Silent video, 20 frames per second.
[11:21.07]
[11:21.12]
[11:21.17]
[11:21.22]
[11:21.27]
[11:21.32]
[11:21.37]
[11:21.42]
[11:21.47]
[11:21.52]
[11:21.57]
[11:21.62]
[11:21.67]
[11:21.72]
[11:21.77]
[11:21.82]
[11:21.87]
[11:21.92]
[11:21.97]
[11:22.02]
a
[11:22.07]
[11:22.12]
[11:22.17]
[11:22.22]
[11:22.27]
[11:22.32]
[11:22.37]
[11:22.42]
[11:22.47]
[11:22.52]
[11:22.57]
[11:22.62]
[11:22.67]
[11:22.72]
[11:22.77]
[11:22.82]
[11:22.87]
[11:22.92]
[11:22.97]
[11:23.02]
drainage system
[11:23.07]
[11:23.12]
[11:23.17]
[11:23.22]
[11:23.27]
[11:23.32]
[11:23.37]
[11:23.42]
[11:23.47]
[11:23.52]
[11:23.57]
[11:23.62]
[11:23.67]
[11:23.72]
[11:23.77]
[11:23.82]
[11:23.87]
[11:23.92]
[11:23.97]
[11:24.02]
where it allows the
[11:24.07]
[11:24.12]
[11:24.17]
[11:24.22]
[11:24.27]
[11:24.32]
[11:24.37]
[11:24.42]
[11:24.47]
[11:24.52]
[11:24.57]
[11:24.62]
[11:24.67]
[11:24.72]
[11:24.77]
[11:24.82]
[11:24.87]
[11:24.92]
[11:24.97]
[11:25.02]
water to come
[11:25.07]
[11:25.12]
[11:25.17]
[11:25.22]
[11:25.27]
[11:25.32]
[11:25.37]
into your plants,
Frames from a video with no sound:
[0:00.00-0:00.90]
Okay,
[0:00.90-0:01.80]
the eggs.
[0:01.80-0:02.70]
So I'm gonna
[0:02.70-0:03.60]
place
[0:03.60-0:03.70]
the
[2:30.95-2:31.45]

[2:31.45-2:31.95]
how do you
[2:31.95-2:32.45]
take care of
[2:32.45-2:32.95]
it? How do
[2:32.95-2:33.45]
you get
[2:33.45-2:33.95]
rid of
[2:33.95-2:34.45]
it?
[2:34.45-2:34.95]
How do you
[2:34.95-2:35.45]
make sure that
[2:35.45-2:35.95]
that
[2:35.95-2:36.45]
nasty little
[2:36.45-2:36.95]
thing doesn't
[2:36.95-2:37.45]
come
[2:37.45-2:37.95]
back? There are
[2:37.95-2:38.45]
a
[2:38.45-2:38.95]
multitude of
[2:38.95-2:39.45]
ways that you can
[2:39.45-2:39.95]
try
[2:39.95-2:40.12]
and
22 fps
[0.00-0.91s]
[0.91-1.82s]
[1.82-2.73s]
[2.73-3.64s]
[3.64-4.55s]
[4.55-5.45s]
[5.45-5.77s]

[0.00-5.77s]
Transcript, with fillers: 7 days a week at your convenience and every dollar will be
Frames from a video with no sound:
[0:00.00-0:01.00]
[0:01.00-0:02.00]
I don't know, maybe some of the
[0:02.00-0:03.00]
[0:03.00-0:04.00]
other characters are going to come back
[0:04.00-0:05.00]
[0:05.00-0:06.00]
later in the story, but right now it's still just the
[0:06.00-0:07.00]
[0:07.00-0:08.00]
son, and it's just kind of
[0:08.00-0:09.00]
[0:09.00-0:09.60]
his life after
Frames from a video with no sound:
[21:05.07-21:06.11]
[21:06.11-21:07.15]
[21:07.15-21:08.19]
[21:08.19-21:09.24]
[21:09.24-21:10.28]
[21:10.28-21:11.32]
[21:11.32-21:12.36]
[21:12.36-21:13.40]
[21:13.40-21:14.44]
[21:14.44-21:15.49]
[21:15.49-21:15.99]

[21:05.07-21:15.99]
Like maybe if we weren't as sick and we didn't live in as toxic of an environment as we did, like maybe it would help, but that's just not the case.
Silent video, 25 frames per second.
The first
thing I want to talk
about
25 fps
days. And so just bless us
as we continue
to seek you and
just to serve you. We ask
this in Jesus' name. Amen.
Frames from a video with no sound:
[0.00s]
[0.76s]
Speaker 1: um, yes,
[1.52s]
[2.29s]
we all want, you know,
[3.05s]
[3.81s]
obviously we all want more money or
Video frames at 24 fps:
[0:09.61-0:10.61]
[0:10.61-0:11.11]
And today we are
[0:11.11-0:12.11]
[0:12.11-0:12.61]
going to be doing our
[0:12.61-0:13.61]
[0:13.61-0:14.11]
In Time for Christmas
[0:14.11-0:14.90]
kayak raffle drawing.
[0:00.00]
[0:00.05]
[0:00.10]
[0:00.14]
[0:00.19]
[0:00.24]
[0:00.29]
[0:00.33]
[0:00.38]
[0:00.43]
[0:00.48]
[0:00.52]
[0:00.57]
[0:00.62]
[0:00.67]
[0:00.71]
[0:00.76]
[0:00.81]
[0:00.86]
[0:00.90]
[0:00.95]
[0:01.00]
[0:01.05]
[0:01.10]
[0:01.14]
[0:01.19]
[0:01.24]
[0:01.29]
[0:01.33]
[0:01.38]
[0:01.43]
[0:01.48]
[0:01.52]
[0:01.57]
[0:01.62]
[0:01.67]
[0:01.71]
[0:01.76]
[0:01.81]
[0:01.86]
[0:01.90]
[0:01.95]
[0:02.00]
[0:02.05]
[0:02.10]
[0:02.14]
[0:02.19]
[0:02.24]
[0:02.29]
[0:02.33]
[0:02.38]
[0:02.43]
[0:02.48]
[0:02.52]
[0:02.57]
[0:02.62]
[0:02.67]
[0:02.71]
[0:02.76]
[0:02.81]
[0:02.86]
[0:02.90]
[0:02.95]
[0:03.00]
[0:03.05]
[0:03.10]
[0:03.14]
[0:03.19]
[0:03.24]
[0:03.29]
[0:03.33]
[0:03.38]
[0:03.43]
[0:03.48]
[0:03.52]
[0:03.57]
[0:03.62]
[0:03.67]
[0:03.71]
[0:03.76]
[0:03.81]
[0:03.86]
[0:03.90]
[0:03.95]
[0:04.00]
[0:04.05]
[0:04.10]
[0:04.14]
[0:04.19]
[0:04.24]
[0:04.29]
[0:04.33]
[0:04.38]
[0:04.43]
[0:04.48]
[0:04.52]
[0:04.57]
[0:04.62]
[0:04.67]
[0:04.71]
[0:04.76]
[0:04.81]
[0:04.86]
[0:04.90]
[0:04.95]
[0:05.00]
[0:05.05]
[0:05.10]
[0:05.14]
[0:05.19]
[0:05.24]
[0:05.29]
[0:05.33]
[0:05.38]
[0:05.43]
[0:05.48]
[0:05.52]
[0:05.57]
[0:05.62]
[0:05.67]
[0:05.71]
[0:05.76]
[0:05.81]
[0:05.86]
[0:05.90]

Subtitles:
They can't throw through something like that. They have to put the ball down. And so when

****************

§ **TASK INSTRUCTIONS**: An exact copy of the listing is what's needed here.

§ **PROBLEM SOLUTION**:
Silent video, 20 frames per second.
[11:21.07]
[11:21.12]
[11:21.17]
[11:21.22]
[11:21.27]
[11:21.32]
[11:21.37]
[11:21.42]
[11:21.47]
[11:21.52]
[11:21.57]
[11:21.62]
[11:21.67]
[11:21.72]
[11:21.77]
[11:21.82]
[11:21.87]
[11:21.92]
[11:21.97]
[11:22.02]
a
[11:22.07]
[11:22.12]
[11:22.17]
[11:22.22]
[11:22.27]
[11:22.32]
[11:22.37]
[11:22.42]
[11:22.47]
[11:22.52]
[11:22.57]
[11:22.62]
[11:22.67]
[11:22.72]
[11:22.77]
[11:22.82]
[11:22.87]
[11:22.92]
[11:22.97]
[11:23.02]
drainage system
[11:23.07]
[11:23.12]
[11:23.17]
[11:23.22]
[11:23.27]
[11:23.32]
[11:23.37]
[11:23.42]
[11:23.47]
[11:23.52]
[11:23.57]
[11:23.62]
[11:23.67]
[11:23.72]
[11:23.77]
[11:23.82]
[11:23.87]
[11:23.92]
[11:23.97]
[11:24.02]
where it allows the
[11:24.07]
[11:24.12]
[11:24.17]
[11:24.22]
[11:24.27]
[11:24.32]
[11:24.37]
[11:24.42]
[11:24.47]
[11:24.52]
[11:24.57]
[11:24.62]
[11:24.67]
[11:24.72]
[11:24.77]
[11:24.82]
[11:24.87]
[11:24.92]
[11:24.97]
[11:25.02]
water to come
[11:25.07]
[11:25.12]
[11:25.17]
[11:25.22]
[11:25.27]
[11:25.32]
[11:25.37]
into your plants,
Frames from a video with no sound:
[0:00.00-0:00.90]
Okay,
[0:00.90-0:01.80]
the eggs.
[0:01.80-0:02.70]
So I'm gonna
[0:02.70-0:03.60]
place
[0:03.60-0:03.70]
the
[2:30.95-2:31.45]

[2:31.45-2:31.95]
how do you
[2:31.95-2:32.45]
take care of
[2:32.45-2:32.95]
it? How do
[2:32.95-2:33.45]
you get
[2:33.45-2:33.95]
rid of
[2:33.95-2:34.45]
it?
[2:34.45-2:34.95]
How do you
[2:34.95-2:35.45]
make sure that
[2:35.45-2:35.95]
that
[2:35.95-2:36.45]
nasty little
[2:36.45-2:36.95]
thing doesn't
[2:36.95-2:37.45]
come
[2:37.45-2:37.95]
back? There are
[2:37.95-2:38.45]
a
[2:38.45-2:38.95]
multitude of
[2:38.95-2:39.45]
ways that you can
[2:39.45-2:39.95]
try
[2:39.95-2:40.12]
and
22 fps
[0.00-0.91s]
[0.91-1.82s]
[1.82-2.73s]
[2.73-3.64s]
[3.64-4.55s]
[4.55-5.45s]
[5.45-5.77s]

[0.00-5.77s]
Transcript, with fillers: 7 days a week at your convenience and every dollar will be
Frames from a video with no sound:
[0:00.00-0:01.00]
[0:01.00-0:02.00]
I don't know, maybe some of the
[0:02.00-0:03.00]
[0:03.00-0:04.00]
other characters are going to come back
[0:04.00-0:05.00]
[0:05.00-0:06.00]
later in the story, but right now it's still just the
[0:06.00-0:07.00]
[0:07.00-0:08.00]
son, and it's just kind of
[0:08.00-0:09.00]
[0:09.00-0:09.60]
his life after
Frames from a video with no sound:
[21:05.07-21:06.11]
[21:06.11-21:07.15]
[21:07.15-21:08.19]
[21:08.19-21:09.24]
[21:09.24-21:10.28]
[21:10.28-21:11.32]
[21:11.32-21:12.36]
[21:12.36-21:13.40]
[21:13.40-21:14.44]
[21:14.44-21:15.49]
[21:15.49-21:15.99]

[21:05.07-21:15.99]
Like maybe if we weren't as sick and we didn't live in as toxic of an environment as we did, like maybe it would help, but that's just not the case.
Silent video, 25 frames per second.
The first
thing I want to talk
about
25 fps
days. And so just bless us
as we continue
to seek you and
just to serve you. We ask
this in Jesus' name. Amen.
Frames from a video with no sound:
[0.00s]
[0.76s]
Speaker 1: um, yes,
[1.52s]
[2.29s]
we all want, you know,
[3.05s]
[3.81s]
obviously we all want more money or
Video frames at 24 fps:
[0:09.61-0:10.61]
[0:10.61-0:11.11]
And today we are
[0:11.11-0:12.11]
[0:12.11-0:12.61]
going to be doing our
[0:12.61-0:13.61]
[0:13.61-0:14.11]
In Time for Christmas
[0:14.11-0:14.90]
kayak raffle drawing.
[0:00.00]
[0:00.05]
[0:00.10]
[0:00.14]
[0:00.19]
[0:00.24]
[0:00.29]
[0:00.33]
[0:00.38]
[0:00.43]
[0:00.48]
[0:00.52]
[0:00.57]
[0:00.62]
[0:00.67]
[0:00.71]
[0:00.76]
[0:00.81]
[0:00.86]
[0:00.90]
[0:00.95]
[0:01.00]
[0:01.05]
[0:01.10]
[0:01.14]
[0:01.19]
[0:01.24]
[0:01.29]
[0:01.33]
[0:01.38]
[0:01.43]
[0:01.48]
[0:01.52]
[0:01.57]
[0:01.62]
[0:01.67]
[0:01.71]
[0:01.76]
[0:01.81]
[0:01.86]
[0:01.90]
[0:01.95]
[0:02.00]
[0:02.05]
[0:02.10]
[0:02.14]
[0:02.19]
[0:02.24]
[0:02.29]
[0:02.33]
[0:02.38]
[0:02.43]
[0:02.48]
[0:02.52]
[0:02.57]
[0:02.62]
[0:02.67]
[0:02.71]
[0:02.76]
[0:02.81]
[0:02.86]
[0:02.90]
[0:02.95]
[0:03.00]
[0:03.05]
[0:03.10]
[0:03.14]
[0:03.19]
[0:03.24]
[0:03.29]
[0:03.33]
[0:03.38]
[0:03.43]
[0:03.48]
[0:03.52]
[0:03.57]
[0:03.62]
[0:03.67]
[0:03.71]
[0:03.76]
[0:03.81]
[0:03.86]
[0:03.90]
[0:03.95]
[0:04.00]
[0:04.05]
[0:04.10]
[0:04.14]
[0:04.19]
[0:04.24]
[0:04.29]
[0:04.33]
[0:04.38]
[0:04.43]
[0:04.48]
[0:04.52]
[0:04.57]
[0:04.62]
[0:04.67]
[0:04.71]
[0:04.76]
[0:04.81]
[0:04.86]
[0:04.90]
[0:04.95]
[0:05.00]
[0:05.05]
[0:05.10]
[0:05.14]
[0:05.19]
[0:05.24]
[0:05.29]
[0:05.33]
[0:05.38]
[0:05.43]
[0:05.48]
[0:05.52]
[0:05.57]
[0:05.62]
[0:05.67]
[0:05.71]
[0:05.76]
[0:05.81]
[0:05.86]
[0:05.90]

Subtitles:
They can't throw through something like that. They have to put the ball down. And so when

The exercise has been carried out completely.